# Source information
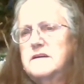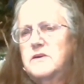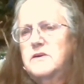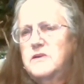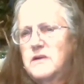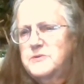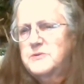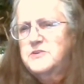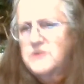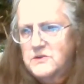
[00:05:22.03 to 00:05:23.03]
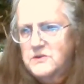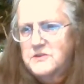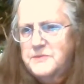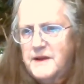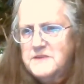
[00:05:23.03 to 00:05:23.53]
Or your upper shoulders,
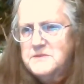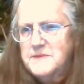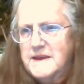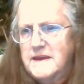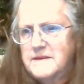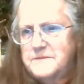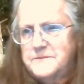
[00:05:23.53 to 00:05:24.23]
possibly?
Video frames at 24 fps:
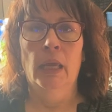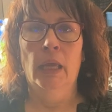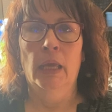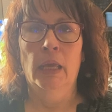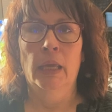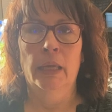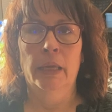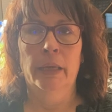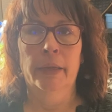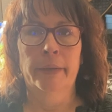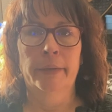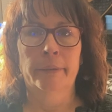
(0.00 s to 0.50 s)

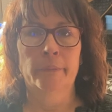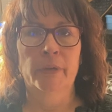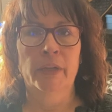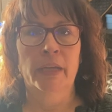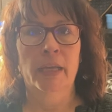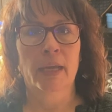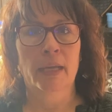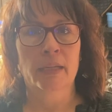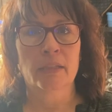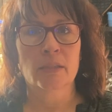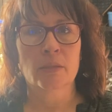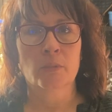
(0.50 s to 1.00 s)
and we
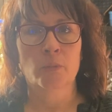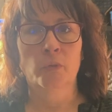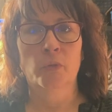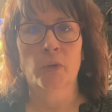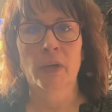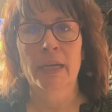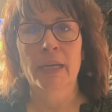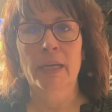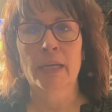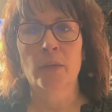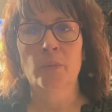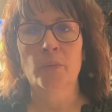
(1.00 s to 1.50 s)
had some
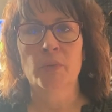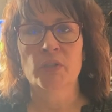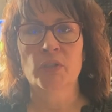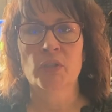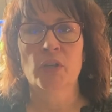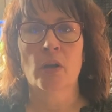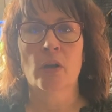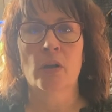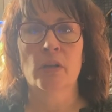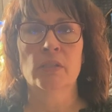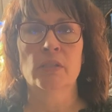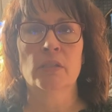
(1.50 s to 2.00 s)
rain, which
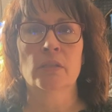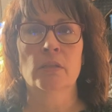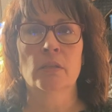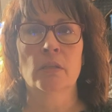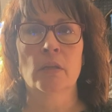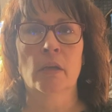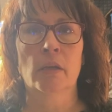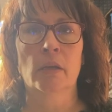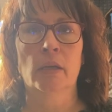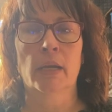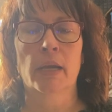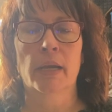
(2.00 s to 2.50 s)
causes a
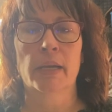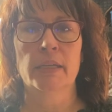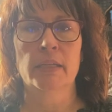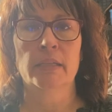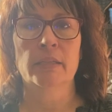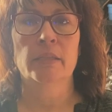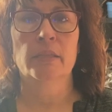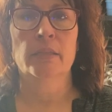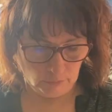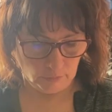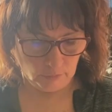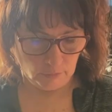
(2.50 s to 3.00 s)
lot of
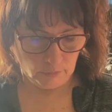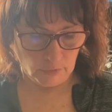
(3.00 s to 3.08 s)
ice.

# Problem details
Set down word for word each line from the one containing "[00:05:23.03 to 00:05:23.53]" through the end of the material, and keep the pictures out of it.

# Result
[00:05:23.03 to 00:05:23.53]
Or your upper shoulders,
[00:05:23.53 to 00:05:24.23]
possibly?
Video frames at 24 fps:
(0.00 s to 0.50 s)

(0.50 s to 1.00 s)
and we
(1.00 s to 1.50 s)
had some
(1.50 s to 2.00 s)
rain, which
(2.00 s to 2.50 s)
causes a
(2.50 s to 3.00 s)
lot of
(3.00 s to 3.08 s)
ice.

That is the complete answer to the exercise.